**Entries supplied:**
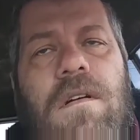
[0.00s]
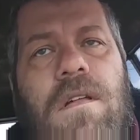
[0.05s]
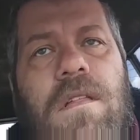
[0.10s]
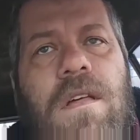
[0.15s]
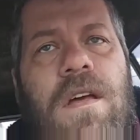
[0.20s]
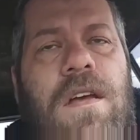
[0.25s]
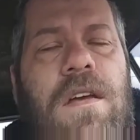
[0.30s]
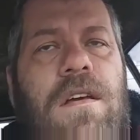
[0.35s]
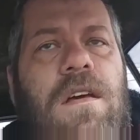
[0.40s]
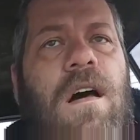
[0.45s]

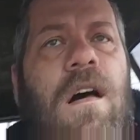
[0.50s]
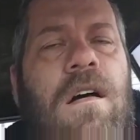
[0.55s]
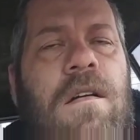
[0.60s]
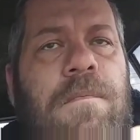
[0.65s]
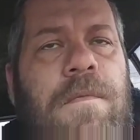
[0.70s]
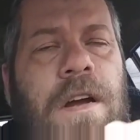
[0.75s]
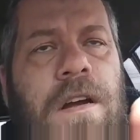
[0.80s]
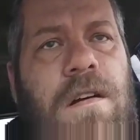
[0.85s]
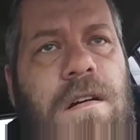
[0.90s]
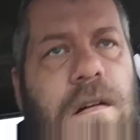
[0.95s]
Thank God
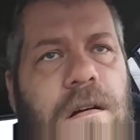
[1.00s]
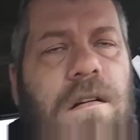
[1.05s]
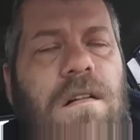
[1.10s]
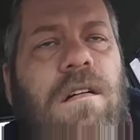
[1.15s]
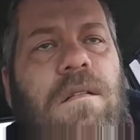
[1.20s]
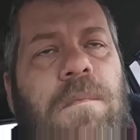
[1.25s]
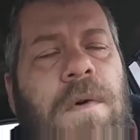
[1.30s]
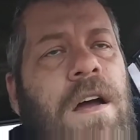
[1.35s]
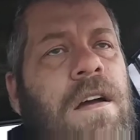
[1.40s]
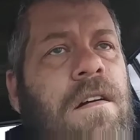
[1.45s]
my,
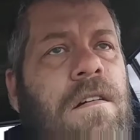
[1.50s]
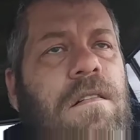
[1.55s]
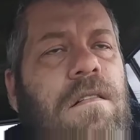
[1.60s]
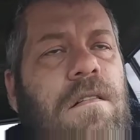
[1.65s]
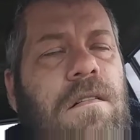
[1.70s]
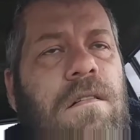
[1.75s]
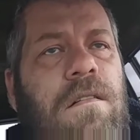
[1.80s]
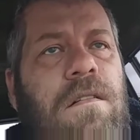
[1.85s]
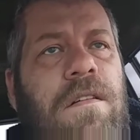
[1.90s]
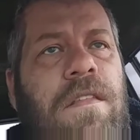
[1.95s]
my
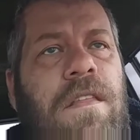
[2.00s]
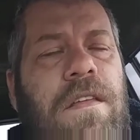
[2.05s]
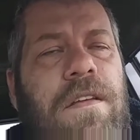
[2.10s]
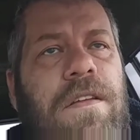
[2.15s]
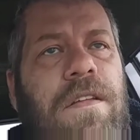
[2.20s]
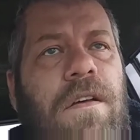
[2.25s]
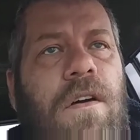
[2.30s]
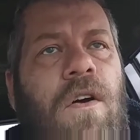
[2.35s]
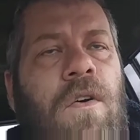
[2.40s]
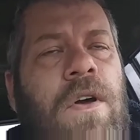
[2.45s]

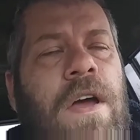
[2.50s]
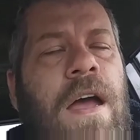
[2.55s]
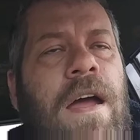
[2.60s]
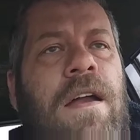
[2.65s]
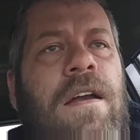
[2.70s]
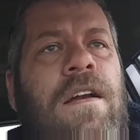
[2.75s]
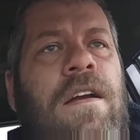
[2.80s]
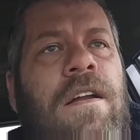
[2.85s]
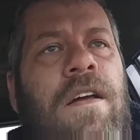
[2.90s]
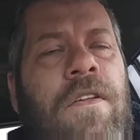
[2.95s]
okay,
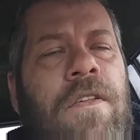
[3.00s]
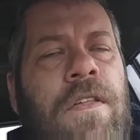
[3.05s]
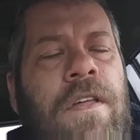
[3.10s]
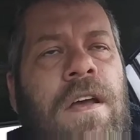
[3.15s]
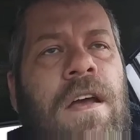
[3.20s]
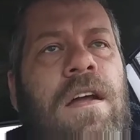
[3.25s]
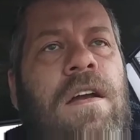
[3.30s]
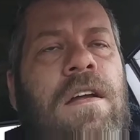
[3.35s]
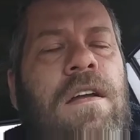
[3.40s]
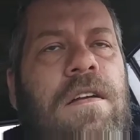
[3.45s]
and another
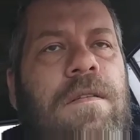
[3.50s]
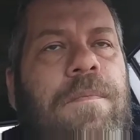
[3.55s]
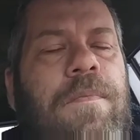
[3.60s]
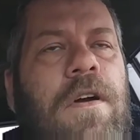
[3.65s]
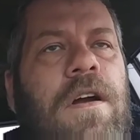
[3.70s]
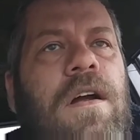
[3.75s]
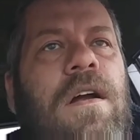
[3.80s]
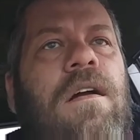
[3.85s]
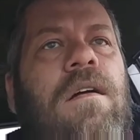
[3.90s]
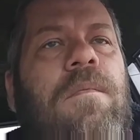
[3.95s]
thing I need to
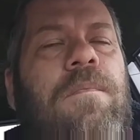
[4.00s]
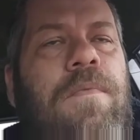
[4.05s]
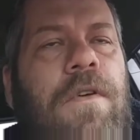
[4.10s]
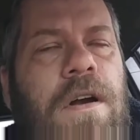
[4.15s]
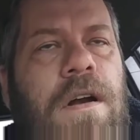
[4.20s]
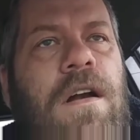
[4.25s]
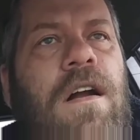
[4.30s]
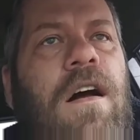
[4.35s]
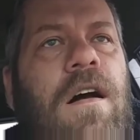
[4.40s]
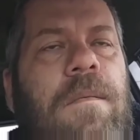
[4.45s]
bring,
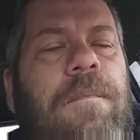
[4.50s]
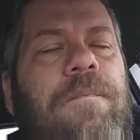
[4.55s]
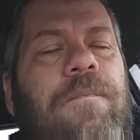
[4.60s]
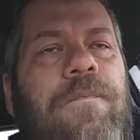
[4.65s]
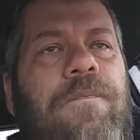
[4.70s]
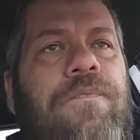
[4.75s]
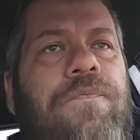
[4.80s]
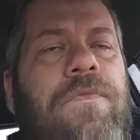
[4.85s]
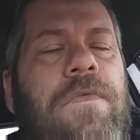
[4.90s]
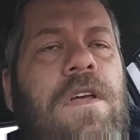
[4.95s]
bring up
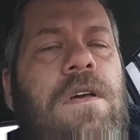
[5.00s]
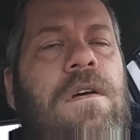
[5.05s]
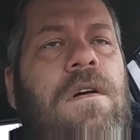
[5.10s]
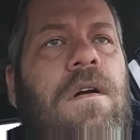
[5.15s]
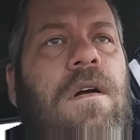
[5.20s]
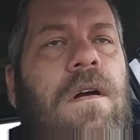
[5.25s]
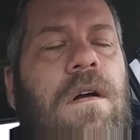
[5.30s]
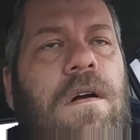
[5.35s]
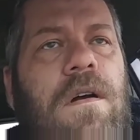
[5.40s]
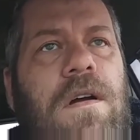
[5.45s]

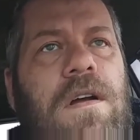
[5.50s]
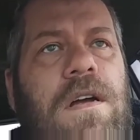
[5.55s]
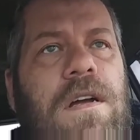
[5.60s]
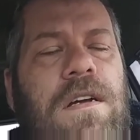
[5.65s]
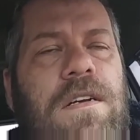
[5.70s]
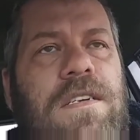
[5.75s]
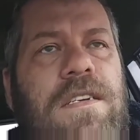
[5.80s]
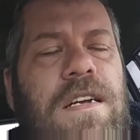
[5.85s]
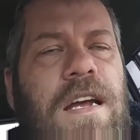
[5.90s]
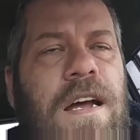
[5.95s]

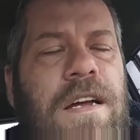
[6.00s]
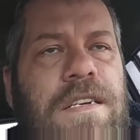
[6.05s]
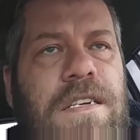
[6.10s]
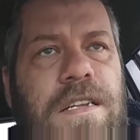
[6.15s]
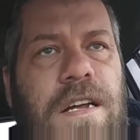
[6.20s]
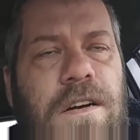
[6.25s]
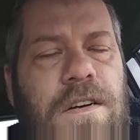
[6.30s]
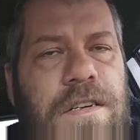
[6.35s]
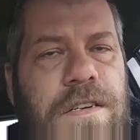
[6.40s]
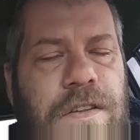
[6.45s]
is yes,
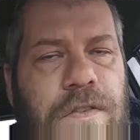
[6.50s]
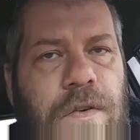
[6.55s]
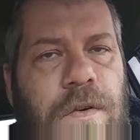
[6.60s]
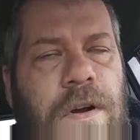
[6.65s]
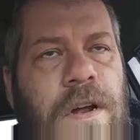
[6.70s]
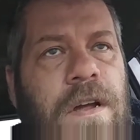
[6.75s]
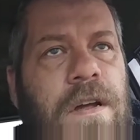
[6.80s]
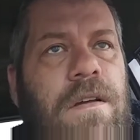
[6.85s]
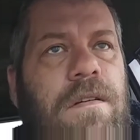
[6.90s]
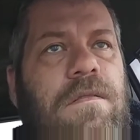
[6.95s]
there's
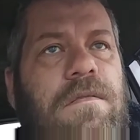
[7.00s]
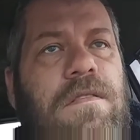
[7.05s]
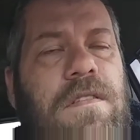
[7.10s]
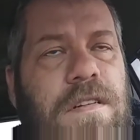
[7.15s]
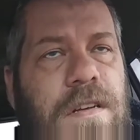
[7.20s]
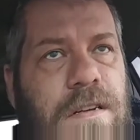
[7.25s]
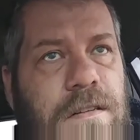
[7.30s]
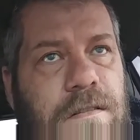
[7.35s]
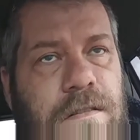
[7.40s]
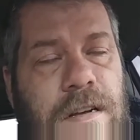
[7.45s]
three,
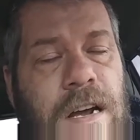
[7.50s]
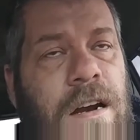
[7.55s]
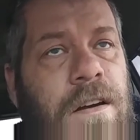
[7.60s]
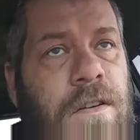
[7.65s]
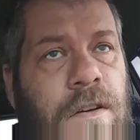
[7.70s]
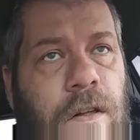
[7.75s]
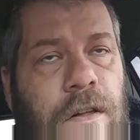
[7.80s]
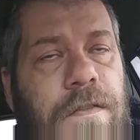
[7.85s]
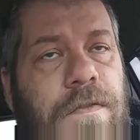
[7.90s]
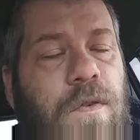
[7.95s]
so
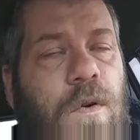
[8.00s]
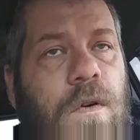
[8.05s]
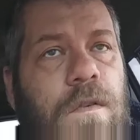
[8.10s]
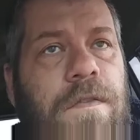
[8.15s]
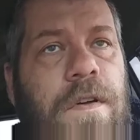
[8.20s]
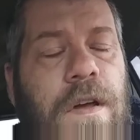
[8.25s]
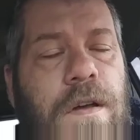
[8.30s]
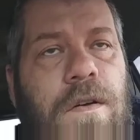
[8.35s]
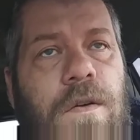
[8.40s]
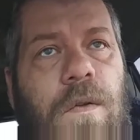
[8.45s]
technically four
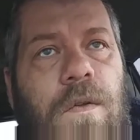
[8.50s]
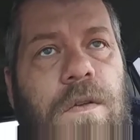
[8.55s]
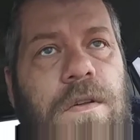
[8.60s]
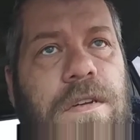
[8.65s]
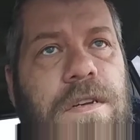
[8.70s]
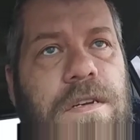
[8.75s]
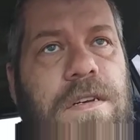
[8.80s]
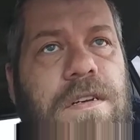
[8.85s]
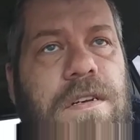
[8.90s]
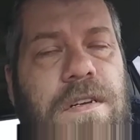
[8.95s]

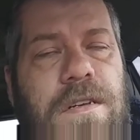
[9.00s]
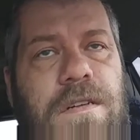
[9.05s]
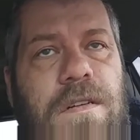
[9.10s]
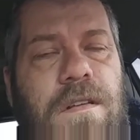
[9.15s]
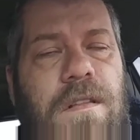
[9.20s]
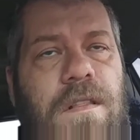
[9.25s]
vehicles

**Task prompt:**
Copy out every line of the material above exactly, skipping the pictures.

**Response for this exercise:**
[0.00s]
[0.05s]
[0.10s]
[0.15s]
[0.20s]
[0.25s]
[0.30s]
[0.35s]
[0.40s]
[0.45s]

[0.50s]
[0.55s]
[0.60s]
[0.65s]
[0.70s]
[0.75s]
[0.80s]
[0.85s]
[0.90s]
[0.95s]
Thank God
[1.00s]
[1.05s]
[1.10s]
[1.15s]
[1.20s]
[1.25s]
[1.30s]
[1.35s]
[1.40s]
[1.45s]
my,
[1.50s]
[1.55s]
[1.60s]
[1.65s]
[1.70s]
[1.75s]
[1.80s]
[1.85s]
[1.90s]
[1.95s]
my
[2.00s]
[2.05s]
[2.10s]
[2.15s]
[2.20s]
[2.25s]
[2.30s]
[2.35s]
[2.40s]
[2.45s]

[2.50s]
[2.55s]
[2.60s]
[2.65s]
[2.70s]
[2.75s]
[2.80s]
[2.85s]
[2.90s]
[2.95s]
okay,
[3.00s]
[3.05s]
[3.10s]
[3.15s]
[3.20s]
[3.25s]
[3.30s]
[3.35s]
[3.40s]
[3.45s]
and another
[3.50s]
[3.55s]
[3.60s]
[3.65s]
[3.70s]
[3.75s]
[3.80s]
[3.85s]
[3.90s]
[3.95s]
thing I need to
[4.00s]
[4.05s]
[4.10s]
[4.15s]
[4.20s]
[4.25s]
[4.30s]
[4.35s]
[4.40s]
[4.45s]
bring,
[4.50s]
[4.55s]
[4.60s]
[4.65s]
[4.70s]
[4.75s]
[4.80s]
[4.85s]
[4.90s]
[4.95s]
bring up
[5.00s]
[5.05s]
[5.10s]
[5.15s]
[5.20s]
[5.25s]
[5.30s]
[5.35s]
[5.40s]
[5.45s]

[5.50s]
[5.55s]
[5.60s]
[5.65s]
[5.70s]
[5.75s]
[5.80s]
[5.85s]
[5.90s]
[5.95s]

[6.00s]
[6.05s]
[6.10s]
[6.15s]
[6.20s]
[6.25s]
[6.30s]
[6.35s]
[6.40s]
[6.45s]
is yes,
[6.50s]
[6.55s]
[6.60s]
[6.65s]
[6.70s]
[6.75s]
[6.80s]
[6.85s]
[6.90s]
[6.95s]
there's
[7.00s]
[7.05s]
[7.10s]
[7.15s]
[7.20s]
[7.25s]
[7.30s]
[7.35s]
[7.40s]
[7.45s]
three,
[7.50s]
[7.55s]
[7.60s]
[7.65s]
[7.70s]
[7.75s]
[7.80s]
[7.85s]
[7.90s]
[7.95s]
so
[8.00s]
[8.05s]
[8.10s]
[8.15s]
[8.20s]
[8.25s]
[8.30s]
[8.35s]
[8.40s]
[8.45s]
technically four
[8.50s]
[8.55s]
[8.60s]
[8.65s]
[8.70s]
[8.75s]
[8.80s]
[8.85s]
[8.90s]
[8.95s]

[9.00s]
[9.05s]
[9.10s]
[9.15s]
[9.20s]
[9.25s]
vehicles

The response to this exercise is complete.